Her mom would be there, and Anastasia knew she wouldn’t lack for anything. But there would be no one to hold her at night, nothing to chase away the skittering nightmares that waited in the deeper darkness of her weakness. No one to help her in the morning with gentle touches and kind words. No one to hold on to when the world threatened to drown her, and she only wanted to hide.
A present was a poor second to that. Taking the box, she opened the top as depression surged up in a burning tsunami of raw facts. Her fingers ran over the familiar recorder Cesare used for her meditations. A light brightened her dark landscape, holding the viscous depression at bay in a detente of hate.
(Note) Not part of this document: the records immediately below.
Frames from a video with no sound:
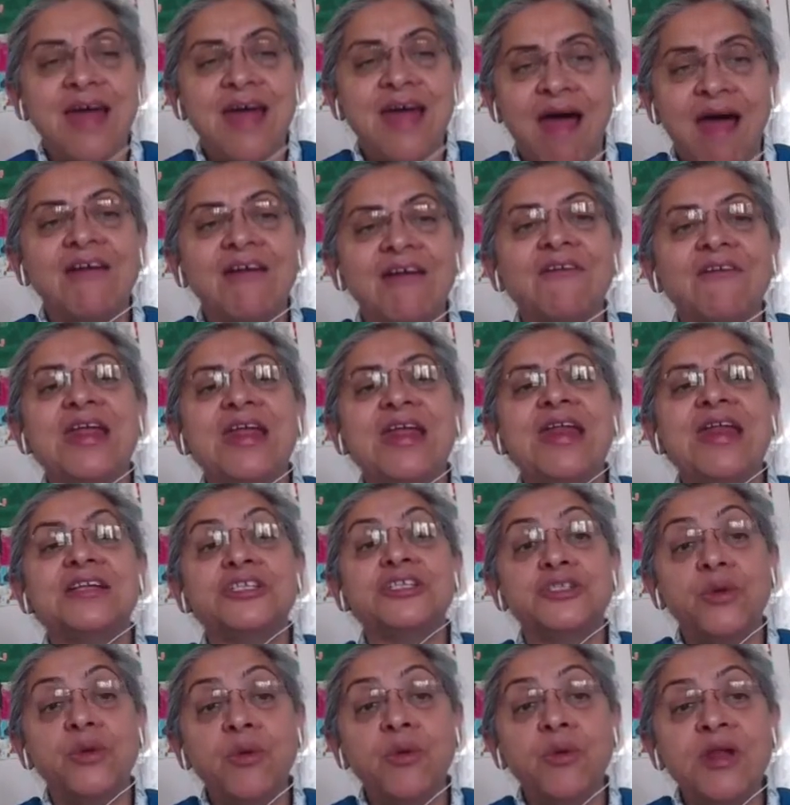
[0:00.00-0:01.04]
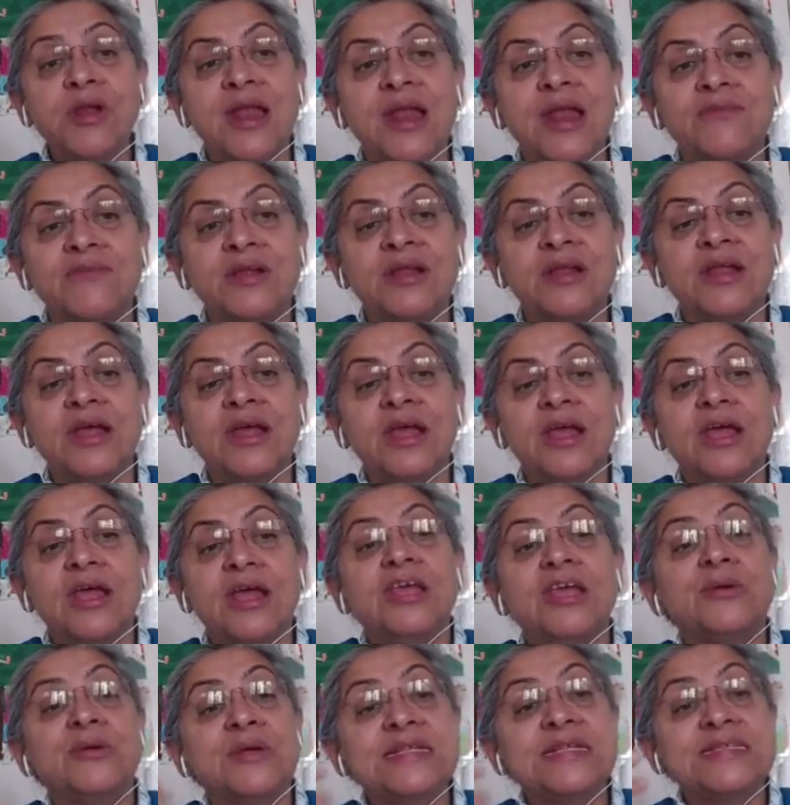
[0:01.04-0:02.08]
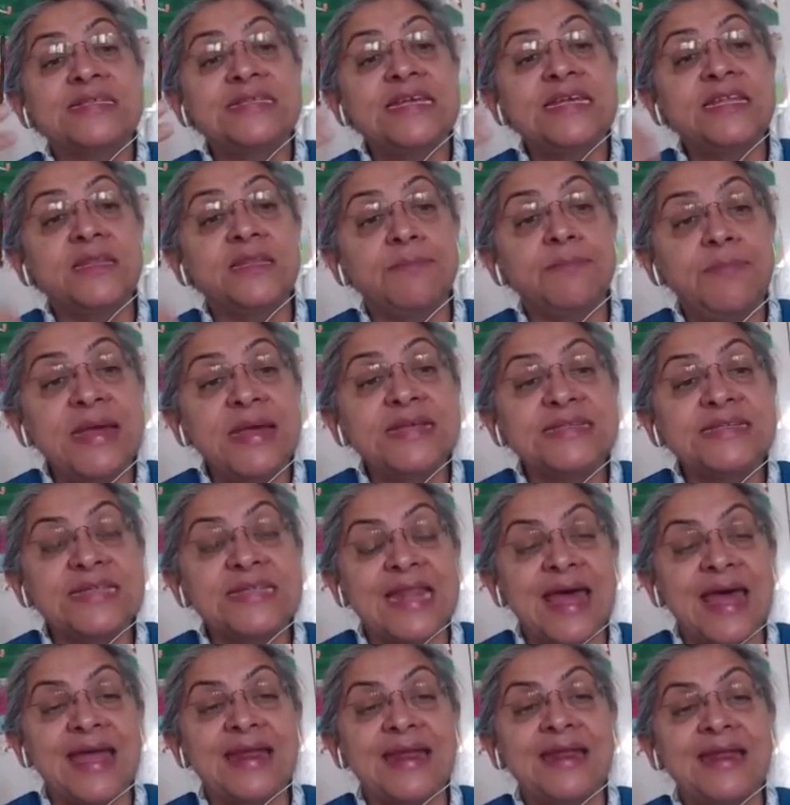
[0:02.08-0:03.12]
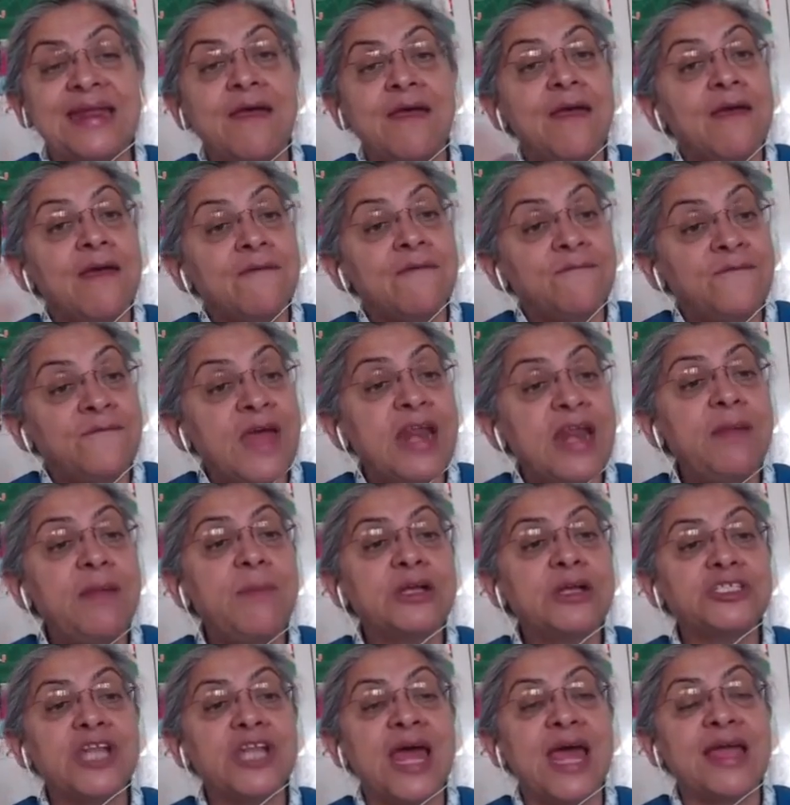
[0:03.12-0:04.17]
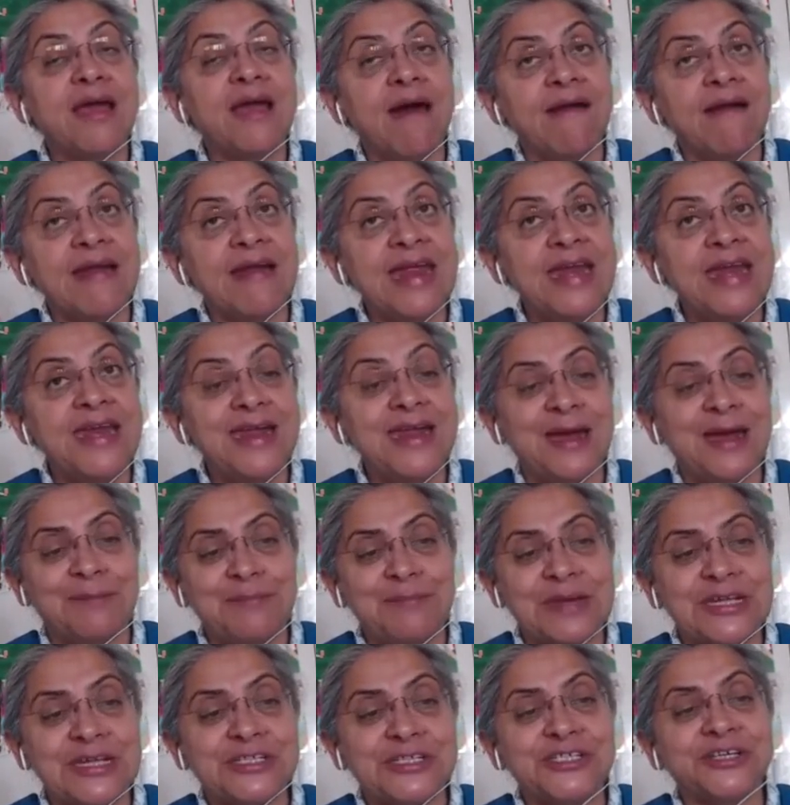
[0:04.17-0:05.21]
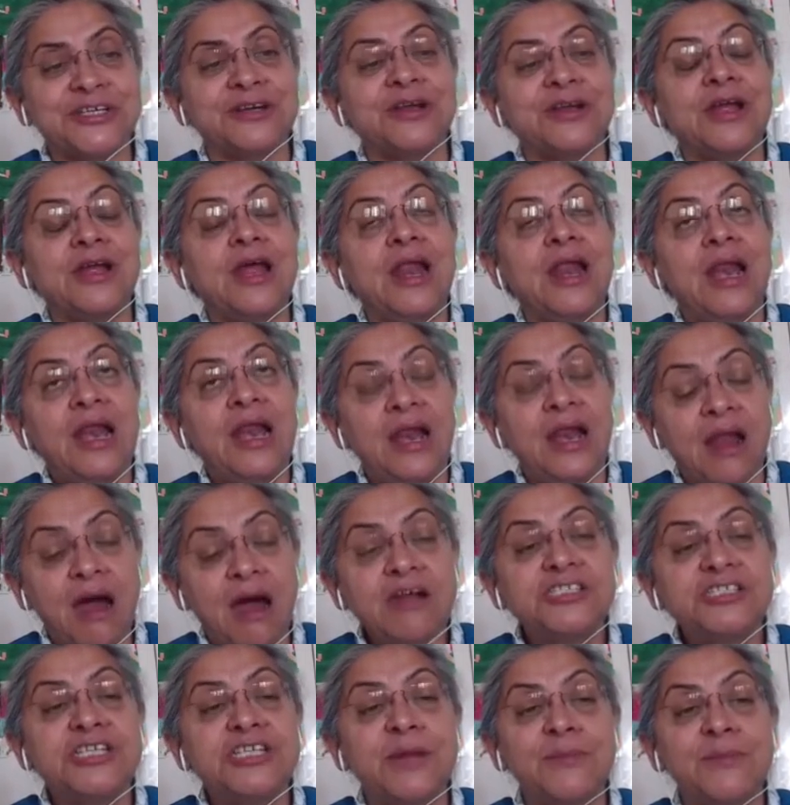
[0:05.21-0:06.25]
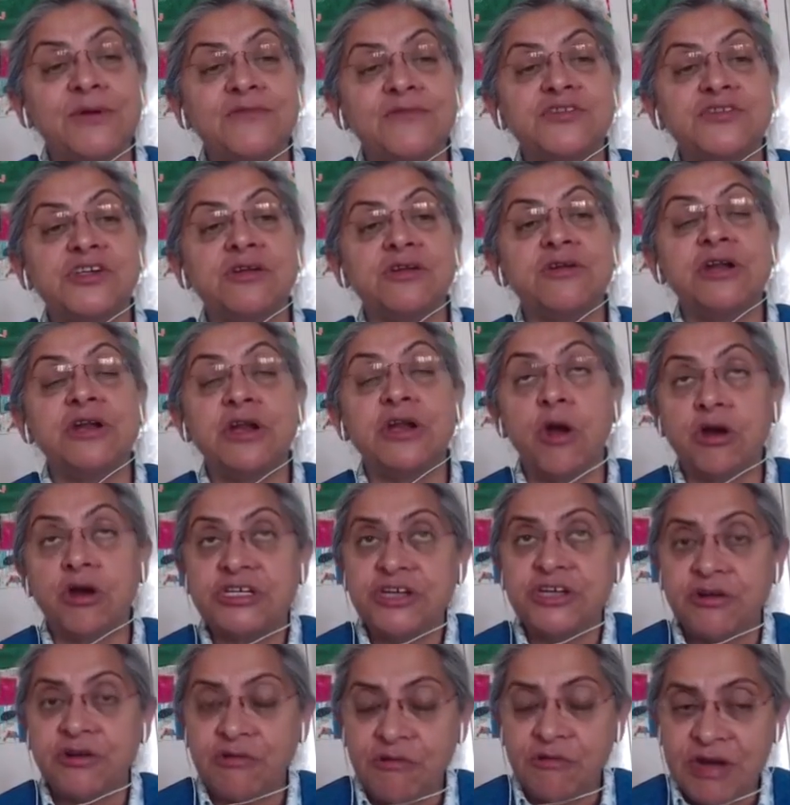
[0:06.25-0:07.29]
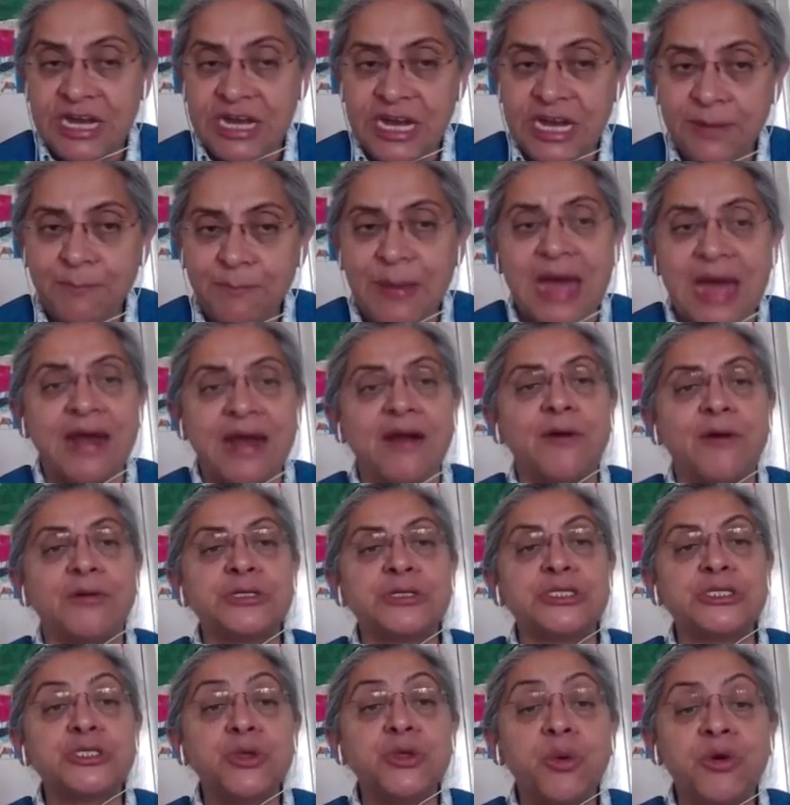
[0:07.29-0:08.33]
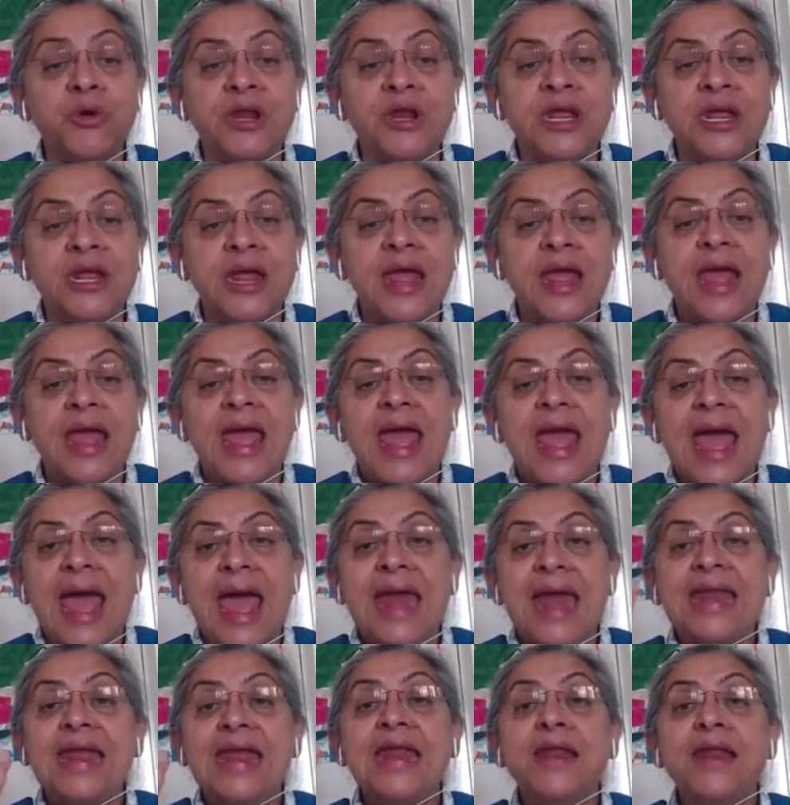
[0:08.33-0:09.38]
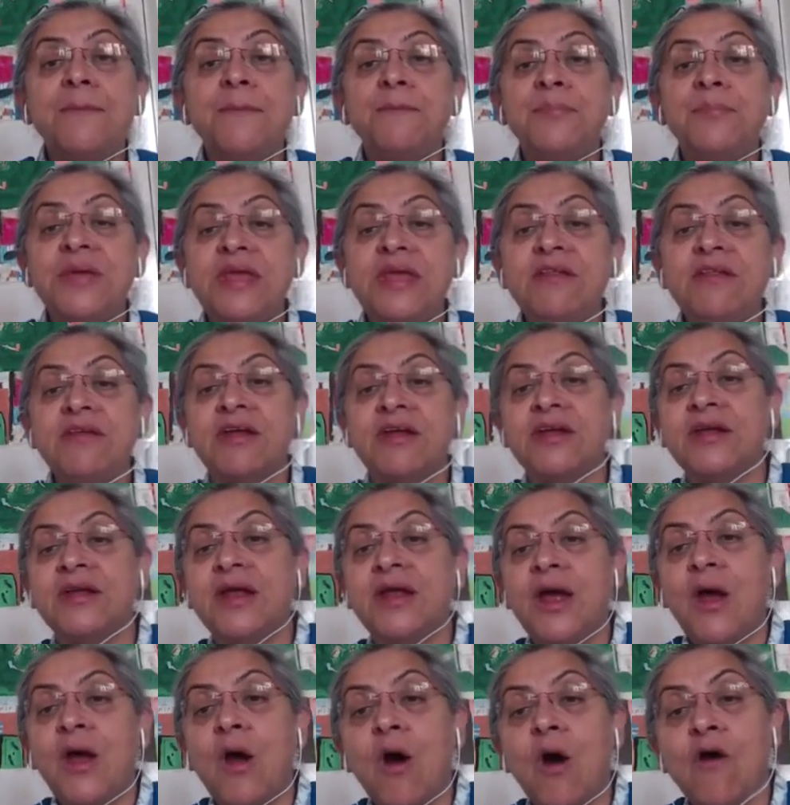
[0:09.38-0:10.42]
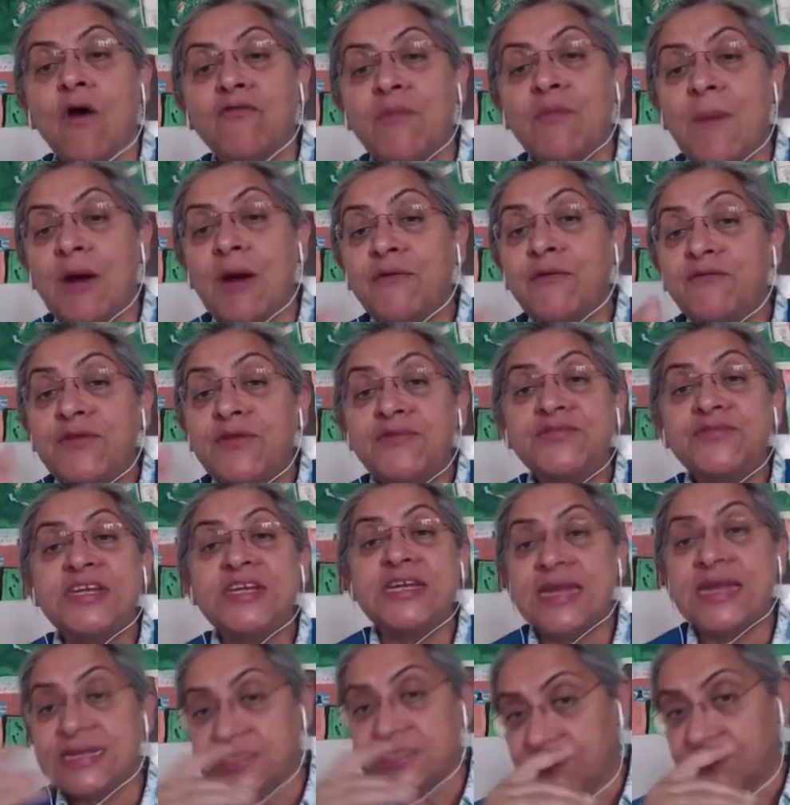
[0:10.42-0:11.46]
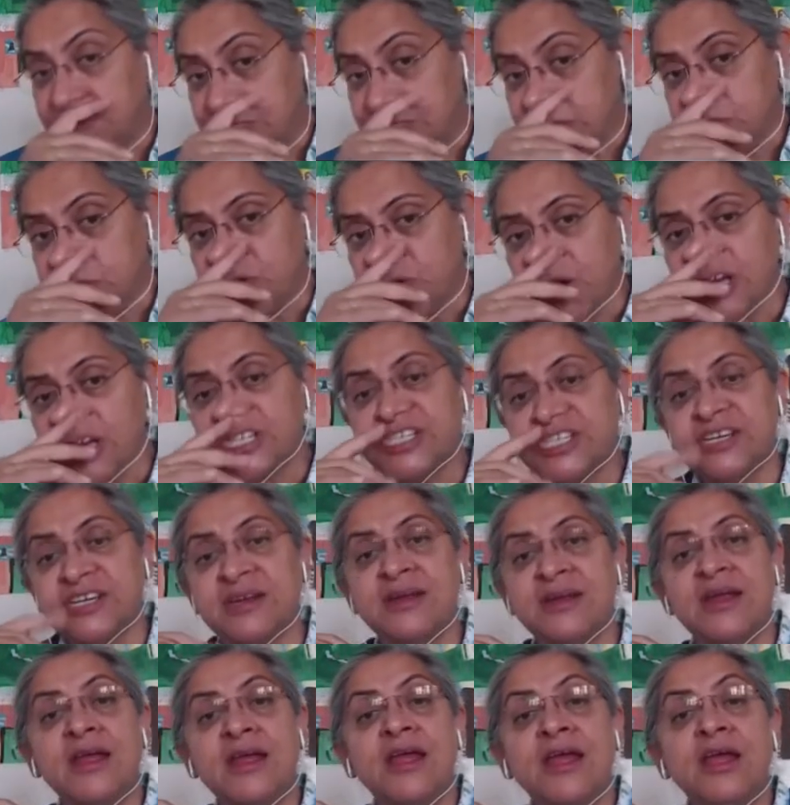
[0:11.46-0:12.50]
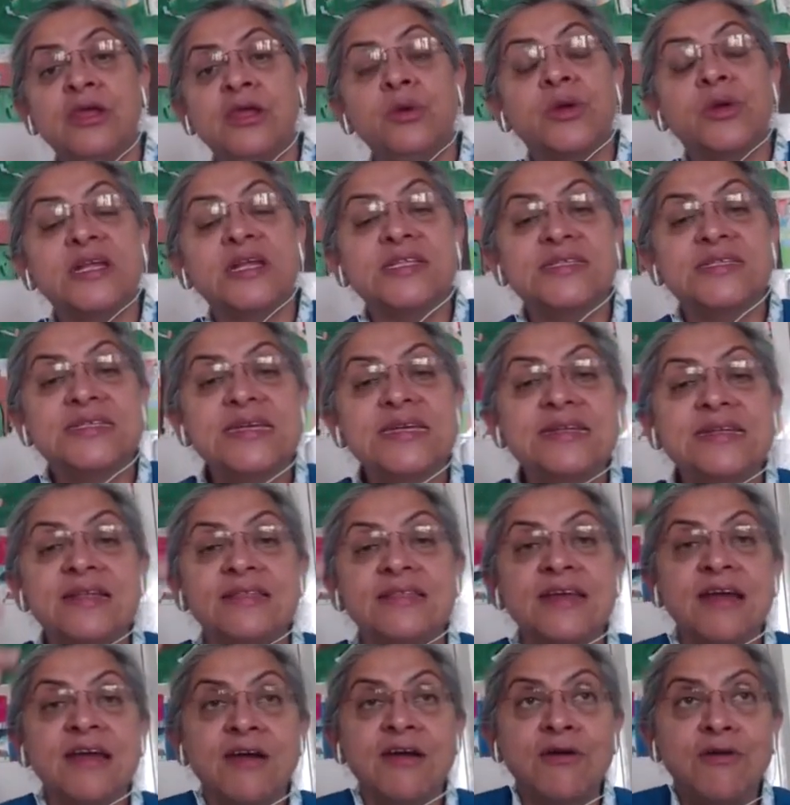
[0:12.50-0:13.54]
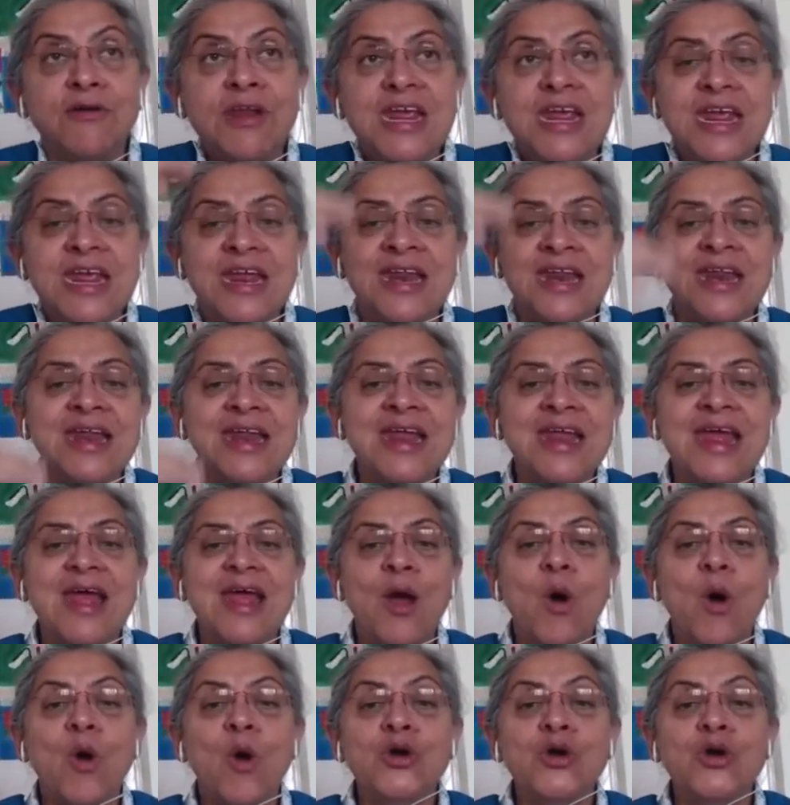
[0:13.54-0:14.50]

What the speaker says: dark green at story level. You can see in the baseline, very much like our India picture, large number of children not yet reading para or story. And in a period of about 50 days of instruction, you can see that the green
Holding her breath, she pushed the play button on the recorder. Cesare’s voice came calm and clear in the tomb silent room. “Not sure how many are going to hear this. I left this for Anastasia, so if others are in the room … well, I hope you enjoy your gifts, and I’m sorry I couldn’t give them to you myself.” Pausing, Cesare’s voice came back threaded with regret. “I’m sorry princess, I can’t be there for you over Winter Break. I thought about it, and more than once I was close to telling you. But I have to be true to myself, and taking your charity would make me small. Not in your eyes, but in my own. I wish … there is nothing I’d have liked than being with you, but my life has nothing to do with wishes,” Cesare stopped, a hesitation in his voice.
“I’ve mapped out fourteen meditations for you. One for each day, with special ones for when you go to bed and wake up in the morning. It’s not much, and it's far less than you deserve, but it’s the best I could do.” His voice died as the recording stopped.
It was a poor second to having him with her, not when he’d been there every step of the way. No matter what he was doing or what he was going through, he’d made time for her. Was it too much to ask him to put aside his pride so she could take care of him?
Touching the recorder, she knew it had been. Not because he didn’t want to be there, but because she meant that much to him. If she was some nameless person on the street, he would have accepted anything she’d give. But she wasn’t, none of them were. He wanted them to see him as an equal, not a charity case. He couldn’t reconcile that want, with them helping him out with a few dollars or a place to stay.